In such cases, the vulnerability is also known as the attack surface.

26
Q

Script kiddies are related to zero-day exploits.
True
False

A

Answer: True
The primary desire of unskilled attackers is to obtain access to zero-day exploits. Such unskilled attackers are nicknamed Script Kiddies.

27
Q

Multiple implementations of the same basic security tool is a layered approach.
True
False

A

Answer: False
Multiple implementations of the same basic security tool is not a layered approach.
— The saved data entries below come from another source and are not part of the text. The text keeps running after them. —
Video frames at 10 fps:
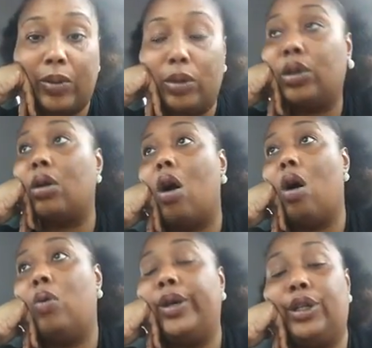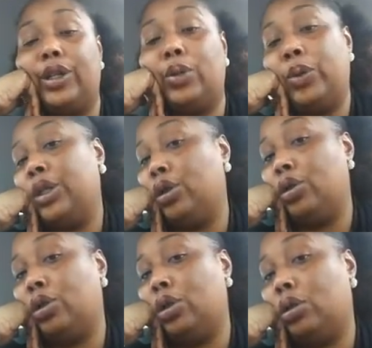Those are all witches,
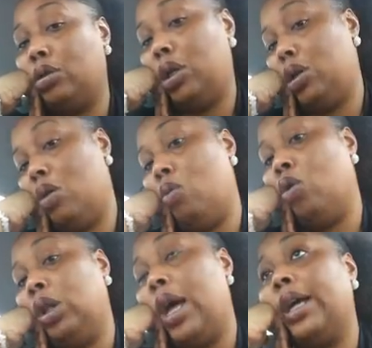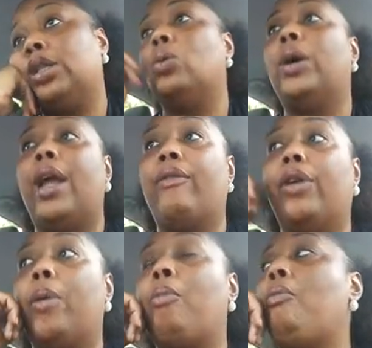wizards, you know, warlocks,
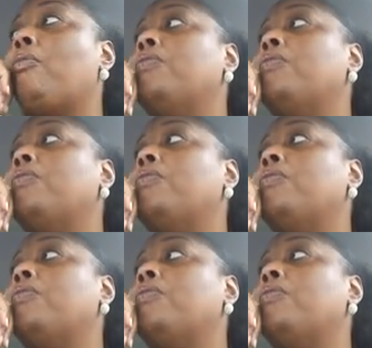whatever.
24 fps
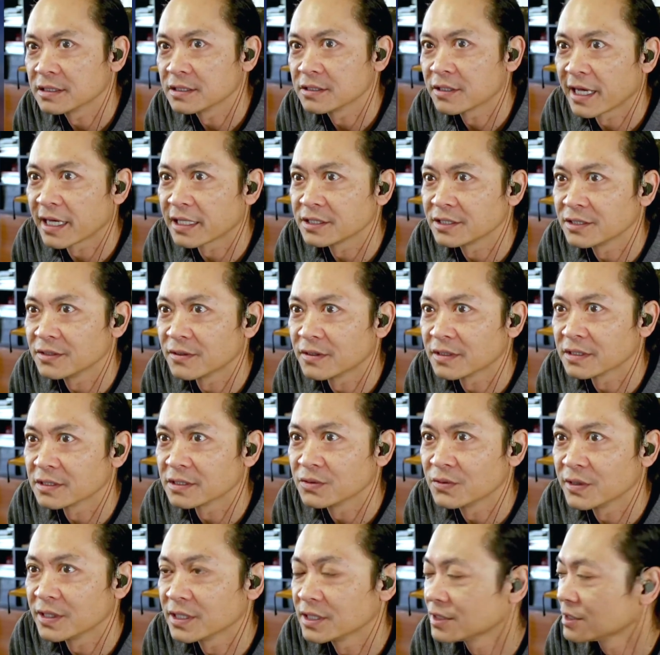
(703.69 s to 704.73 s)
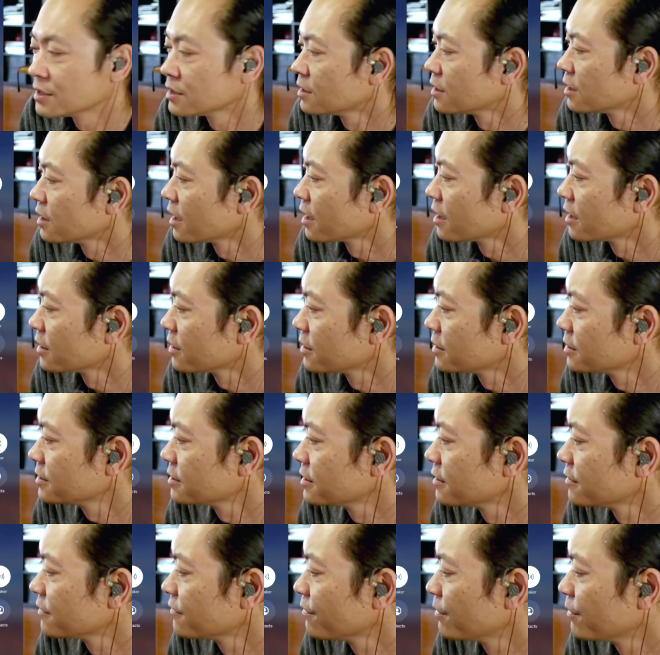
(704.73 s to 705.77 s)
Catch you on Twitch and all that other
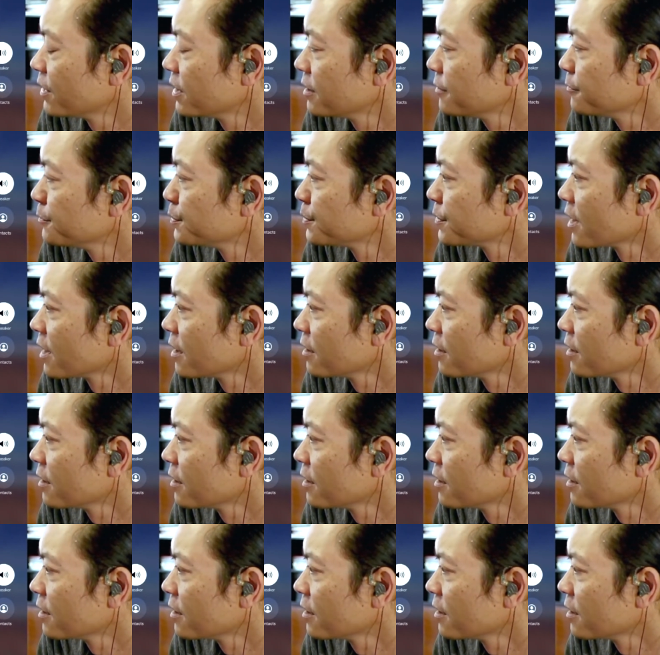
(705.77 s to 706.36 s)
stuff. But yeah.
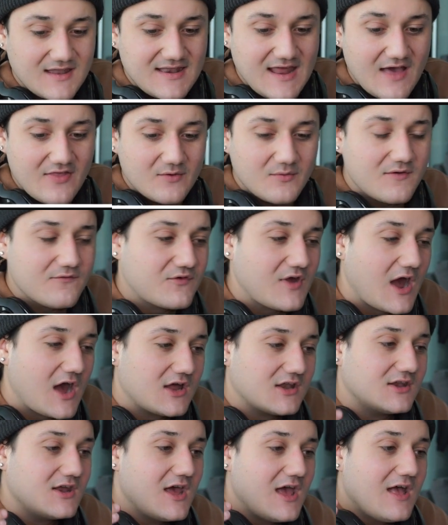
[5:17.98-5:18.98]
Now that we've
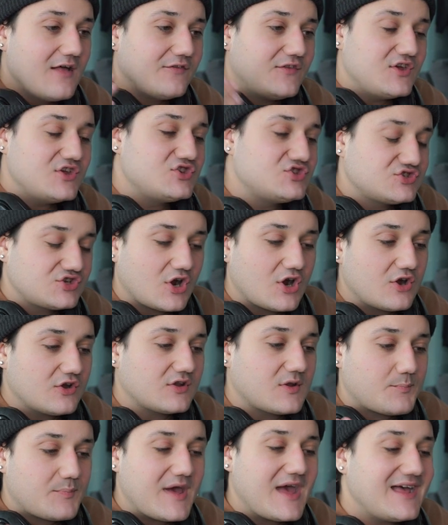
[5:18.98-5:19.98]
gotten the shirt,
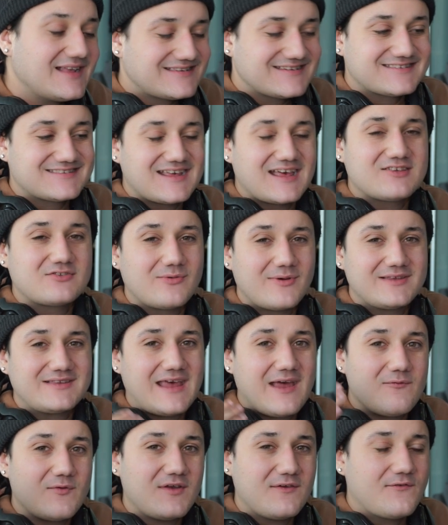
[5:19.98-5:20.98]
the pants, accessories,
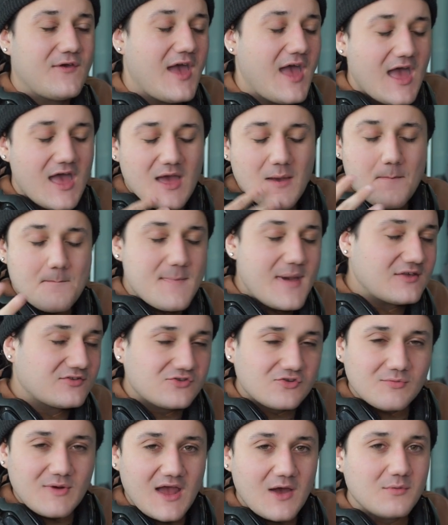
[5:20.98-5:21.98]
and we've
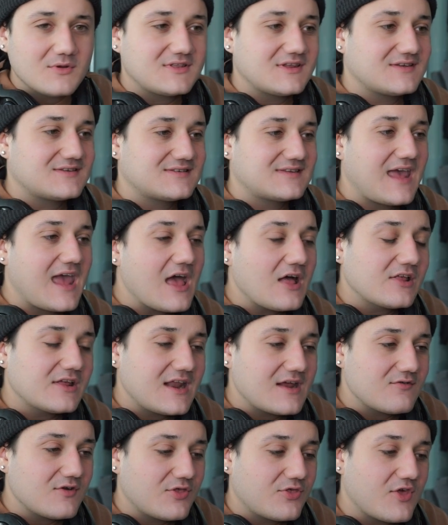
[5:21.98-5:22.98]
messed around with the scale
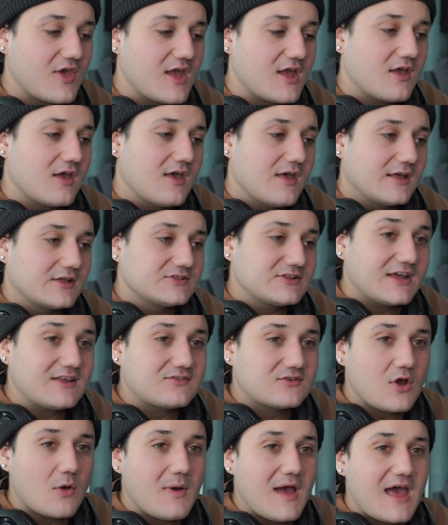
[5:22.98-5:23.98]
and everything,
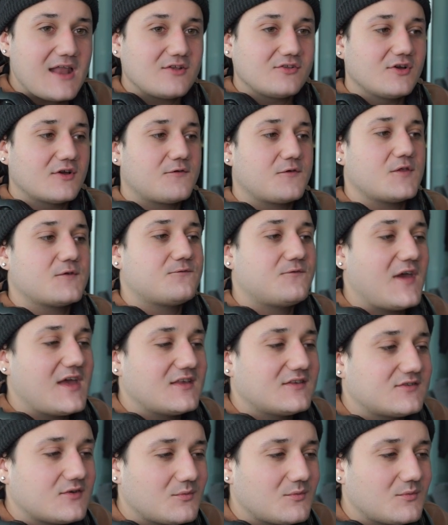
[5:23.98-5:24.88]
let's go ahead and look for the face.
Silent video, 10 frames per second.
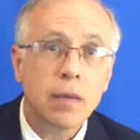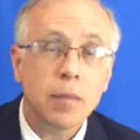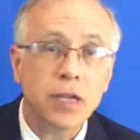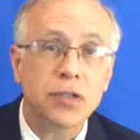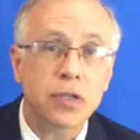
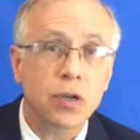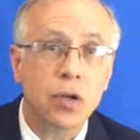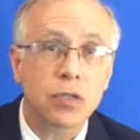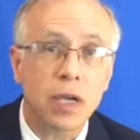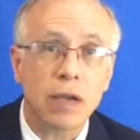Patients can
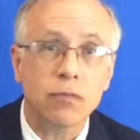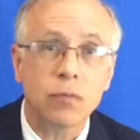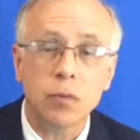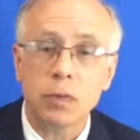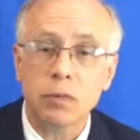also have
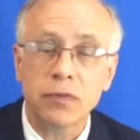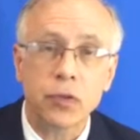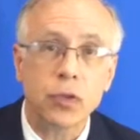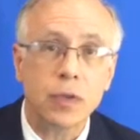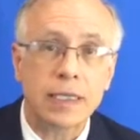what we
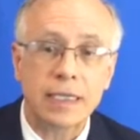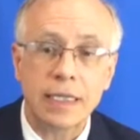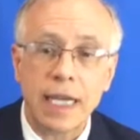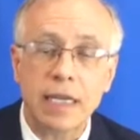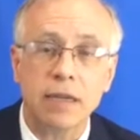refer to as
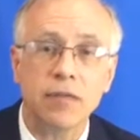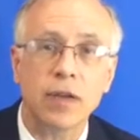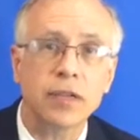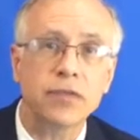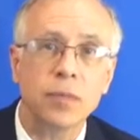late
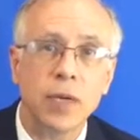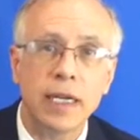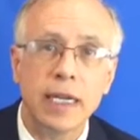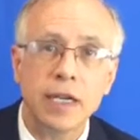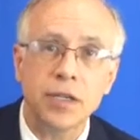effects from
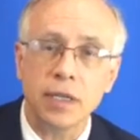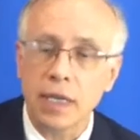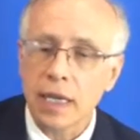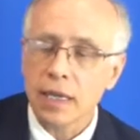radiation.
Layered security is about multiple types of security measures, each protecting against a different vector of attack.

28
Q

A hacker who targets an organization’s network to gain unauthorized access, and a professional
penetration tester are different.
True
False

A

Answer: True
A professional penetration tester will have the concern of the owner to access the organization network and use his skills to improve the security, without causing any loss or damage. A hacker will have malicious intentions and may cause damage to the network.

29
Q

A gray hat hacker always hacks the system for offensive purposes.
True
False

A

Answer: False
Grey hackers use their skill for both offensive and defensive purposes, whereas a black hacker uses their knowledge to gain unauthorized access to the system for offensive purposes only. A white hacker always hacks the systems with good intentions.

30
Q

The implementation of the Incident Management process derives benefits for its IT services only.
True
False

A

Answer: False

The implementation of the Incident Management process derives benefits for both its IT services and business.

31
Q

Buffer overflow is a type of Host/OS attacks.
True
False

A

Answer: False

Buffer overflows, SQL injection, and authentication are some of the types of application attacks.